问题
I am trying to find multiple strings in my dataframe, using the which function. I am trying to extend the answer from Find string in data.frame
An example dataframe is:
df1 <- data.frame(animal=c('a','b','c','two', 'five', 'c'), level=c('five','one','three',30,'horse', 'five'), length=c(10, 20, 30, 'horse', 'eight', 'c'))
1 a five 10
2 b one 20
3 c three 30
4 two 30 horse
5 five horse eight
6 c five c
on this dataframe when I apply the which function for one string, I get the correct output e.g.
which(df1 =="c" , arr.ind = T);df1
gives:
row col
[1,] 3 1
[2,] 6 1
[3,] 6 3
But when I try to search for multiple strings, I get only a partially correct output e.g.

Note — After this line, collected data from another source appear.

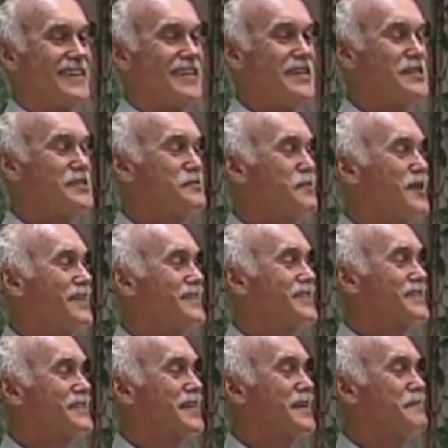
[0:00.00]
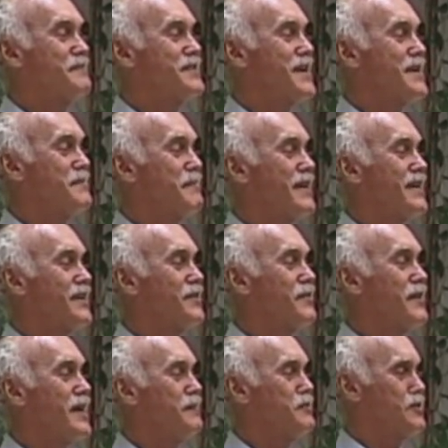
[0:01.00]
Each one just comes up and it
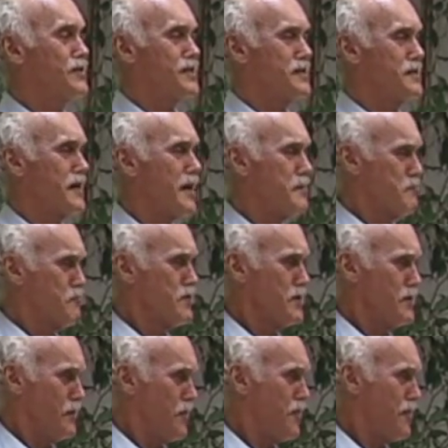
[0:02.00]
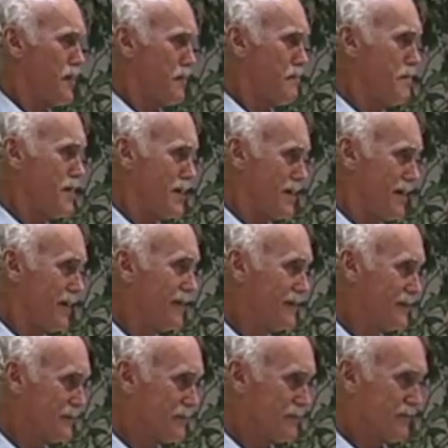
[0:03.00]
grabs you and says, I'm real, think me.
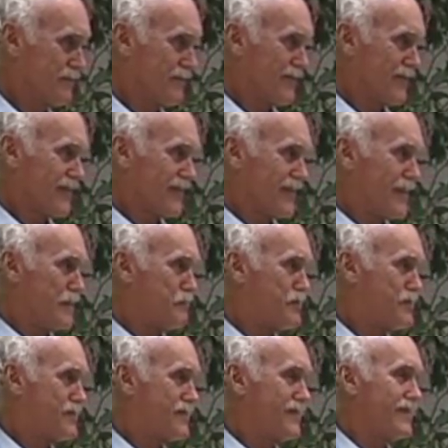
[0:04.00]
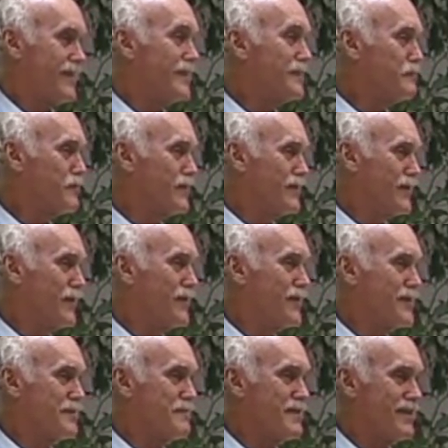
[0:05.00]
Psst, I'm real,
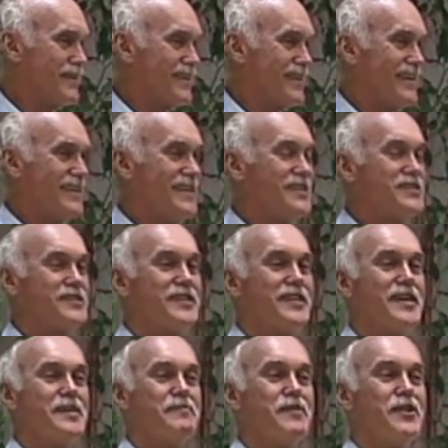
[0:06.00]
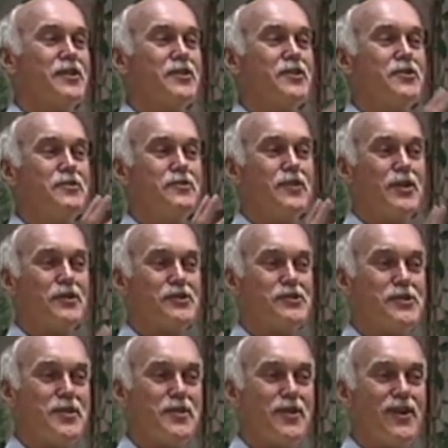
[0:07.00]
think me. And each time you
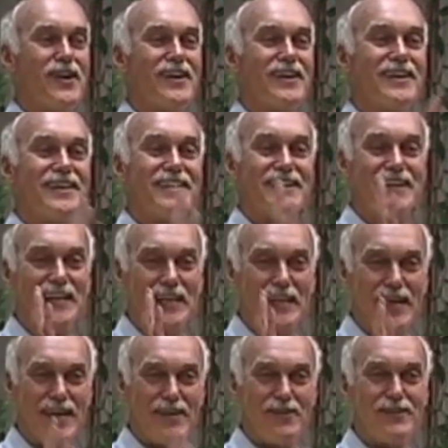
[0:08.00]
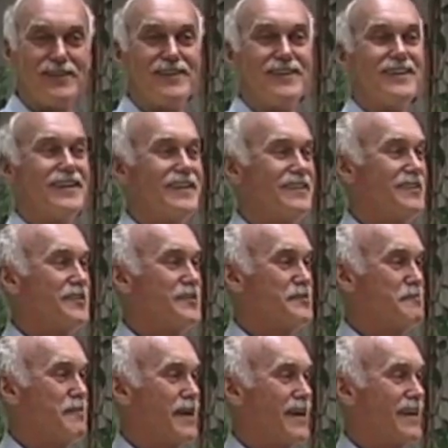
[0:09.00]
notice the thought, allow it, and you
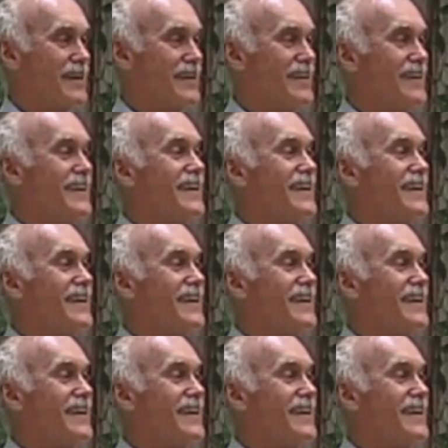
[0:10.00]
go back.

which(df1 ==c("c", "horse", "five") , arr.ind = T)
row col
[1,] 5 2
[2,] 6 2
The expected output should be:
row col
[1,] 3 1
[2,] 5 1
[3,] 6 1
[4,] 1 2
[5,] 5 2
[6,] 6 2
[7,] 4 3
[8,] 6 3
Hence my question:
why does the solution with c("c", "horse", "five") not work?
I have tried with
which(df1=="c" | df1=="horse" | df1 =="five", arr.ind = T)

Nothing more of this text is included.